У господского дома старый гусар на полшага подобрал [335] разошедшегося коня, быстро спрыгнул наземь и, разминаясь на ходу, поспешно пошел через черное крыльцо к генералу...

— Вот оно! Слава богу!

Начальник штаба шестого пехотного корпуса рапортом доносил Давыдову, что для конвоирования тела князя Багратиона назначен Киевский гусарский полк. Суммы на покрытие расходов по перенесению праха отпущены из военного министерства в распоряжение Давыдова. На генерала возложена честь начальствования церемонией.

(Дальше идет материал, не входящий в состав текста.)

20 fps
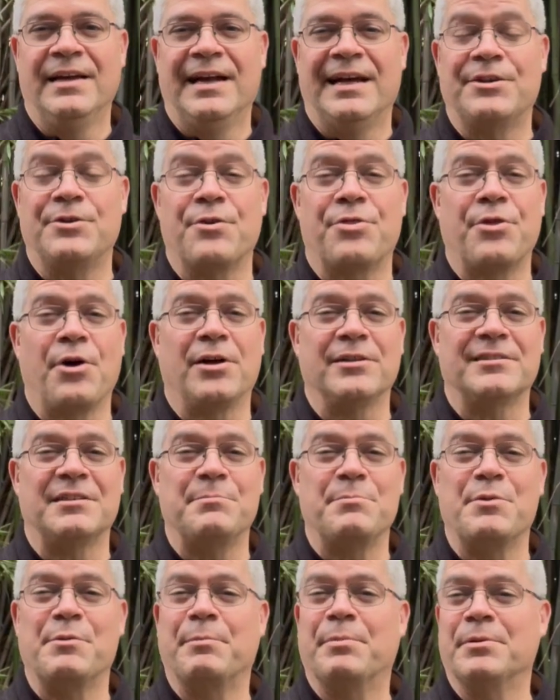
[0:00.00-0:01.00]
and your thoughts
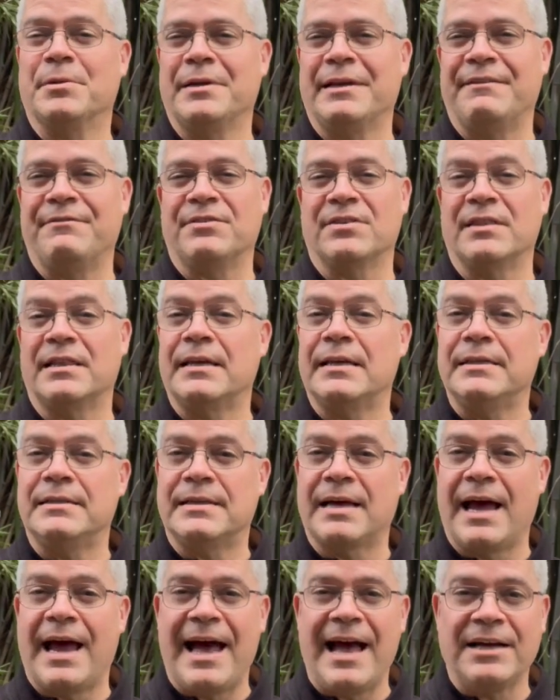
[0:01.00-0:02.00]
and your beliefs lead
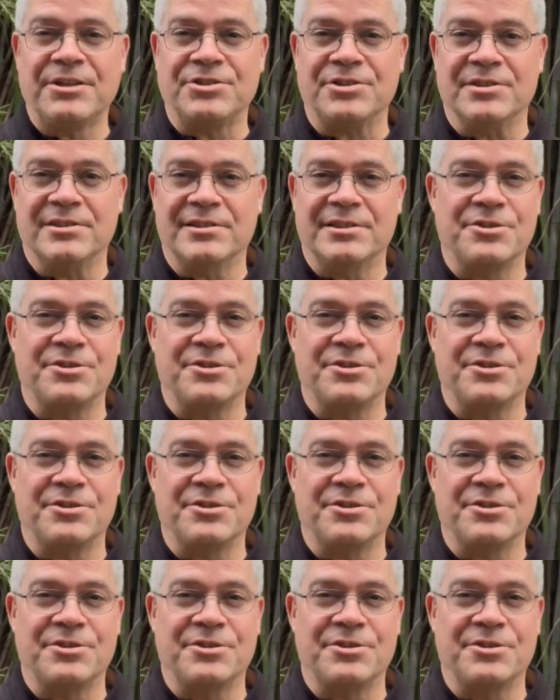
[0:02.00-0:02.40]
to actions,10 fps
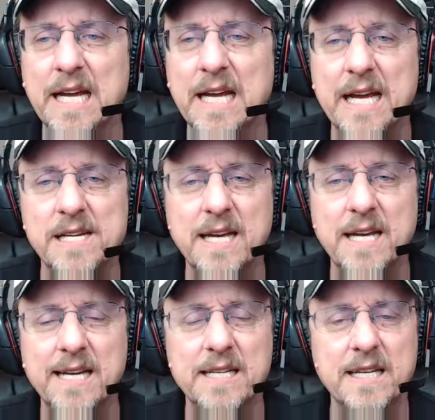
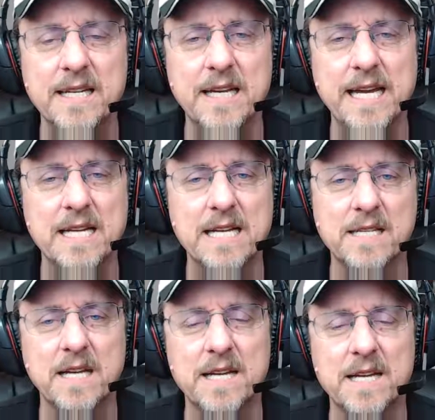and he has
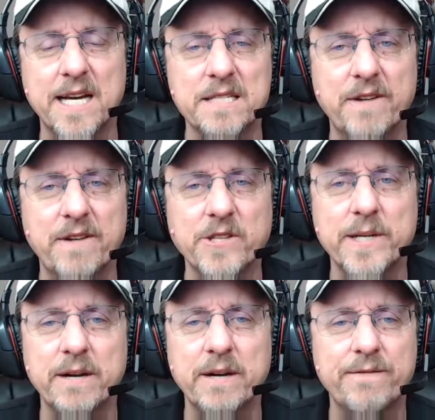a nice
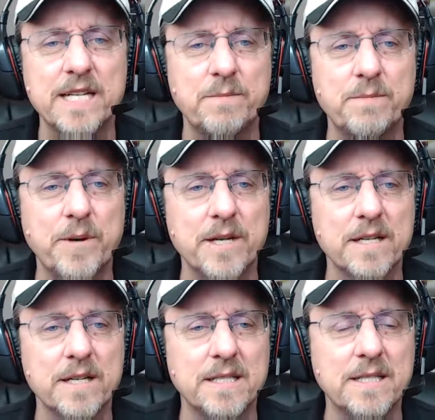following on Facebook.
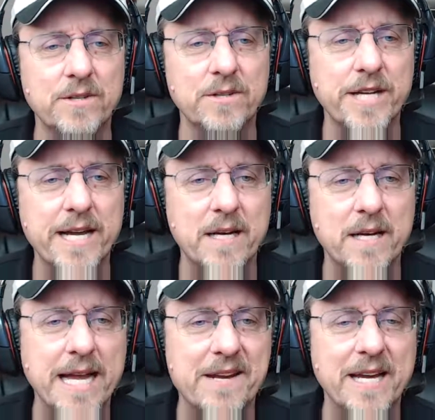And so check
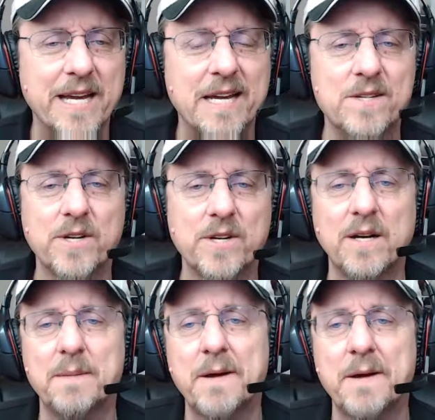out Cadillac Country
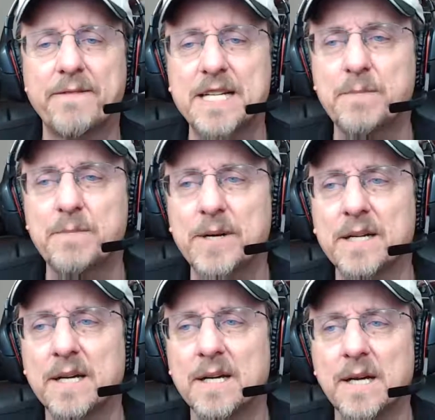Club on
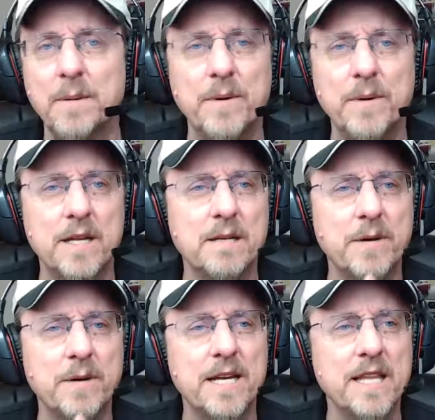Facebook. But
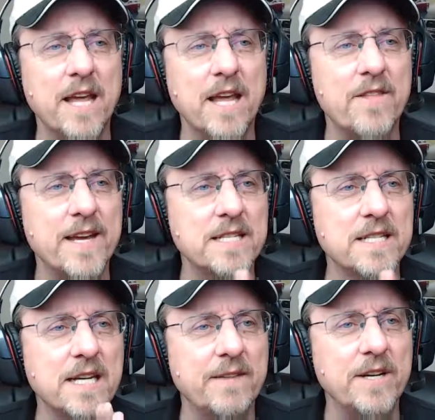the other thing
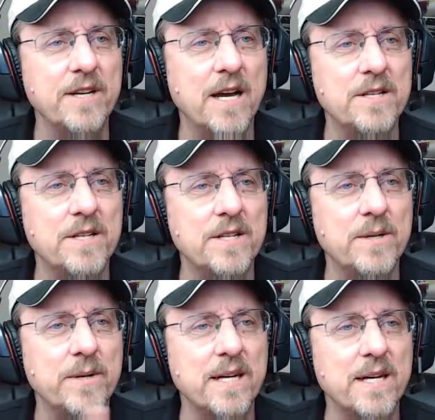is, if you go
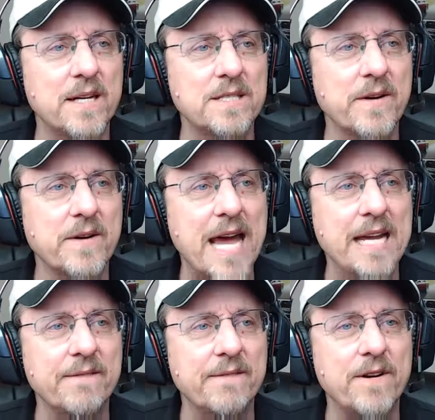to
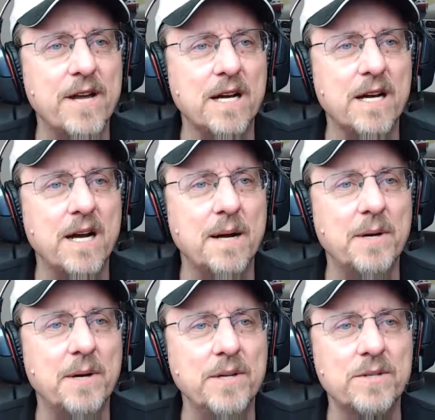
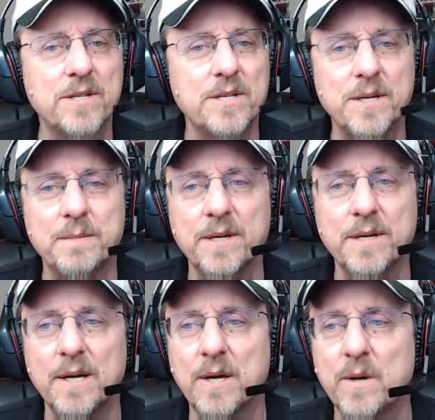CaddyInfo.com on YouTube,
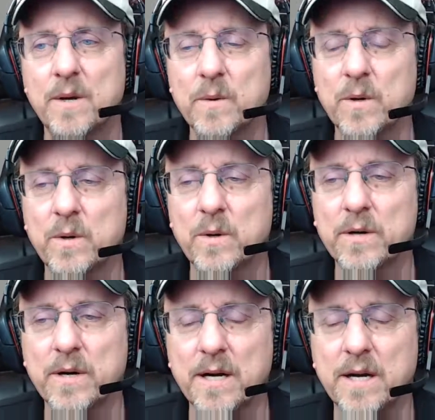
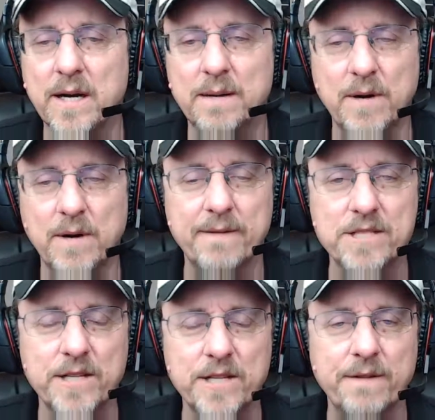or
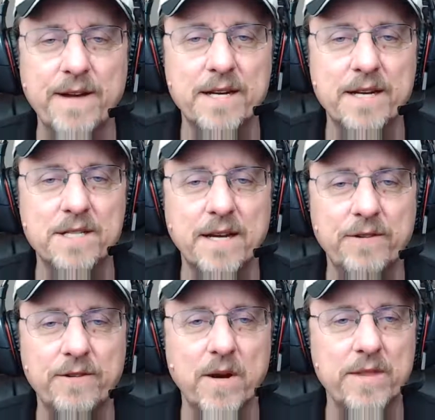obviously you found us
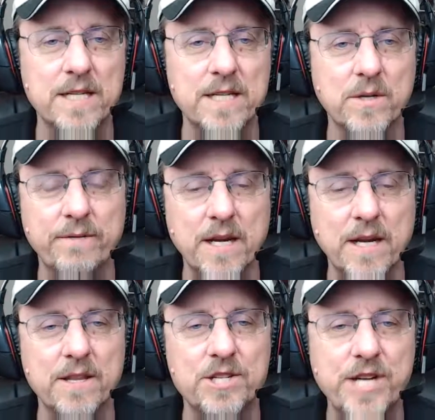if you're on this. So if you
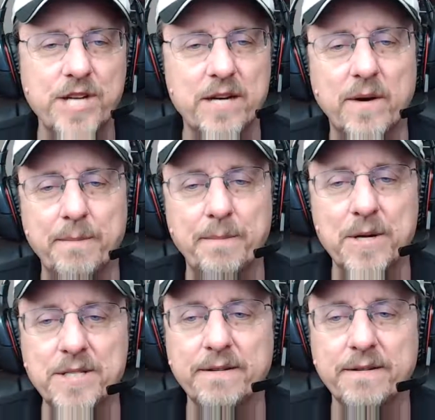go to this channel I'm
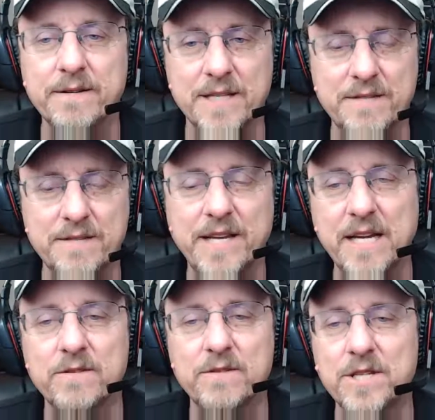posting this
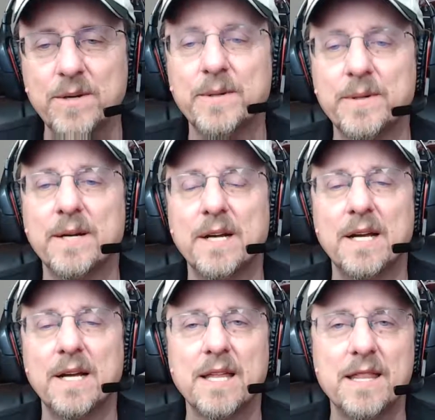video to,
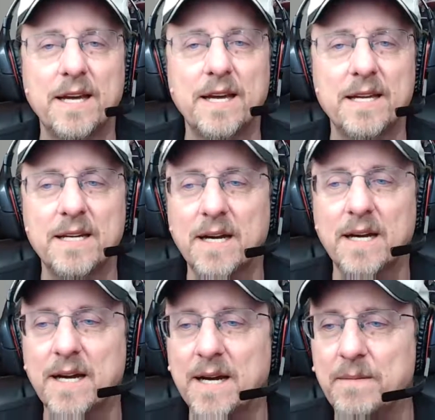then
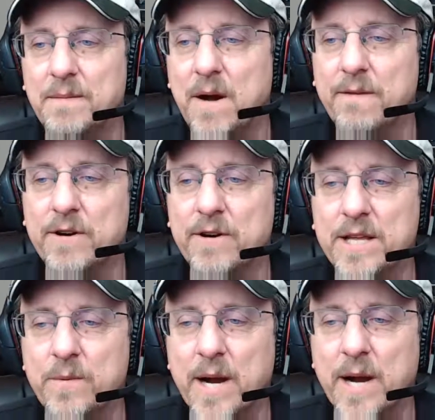over
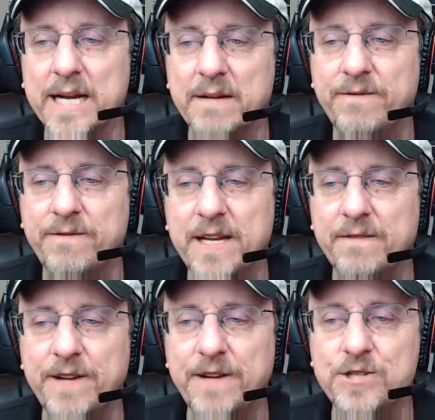in the right
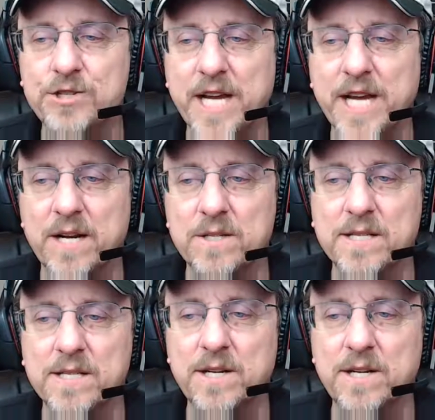featured channels, then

Полк должен выступить шестого июля из города Юрьева-Польского и, с пятью дневками, прибыть в Можайск двадцать третьего июля, пройдя триста одиннадцать верст маршем при семнадцати переходах...

Слезы брызнули из глаз Давыдова и покатились по желтым, опухшим щекам.

— Князь! Любимый герой, благодетель мой вечный! — воскликнул он. — Чем иным верность и память свою может мертвому смертный оказать? Из всех эпитафий, какие когда-либо были начертаны на славных военных могилах, нет красноречивее фермопильской: «Прохожий, скажи нашей родине, что мы умерли, сражаясь за нее». Эти слова...

Он поднялся с кресла и потянулся за пером. Но рука его упала на бювар, а сам он, медленно оседая вниз, повалился боком на подлокотник. Хрипя и страшно выпучив внезапно помутневшие глаза, Денис Васильевич несколько раз вздохнул судорожно и бурно, потом стал дышать все медленнее и тише. Это был удар. За ним шла смерть.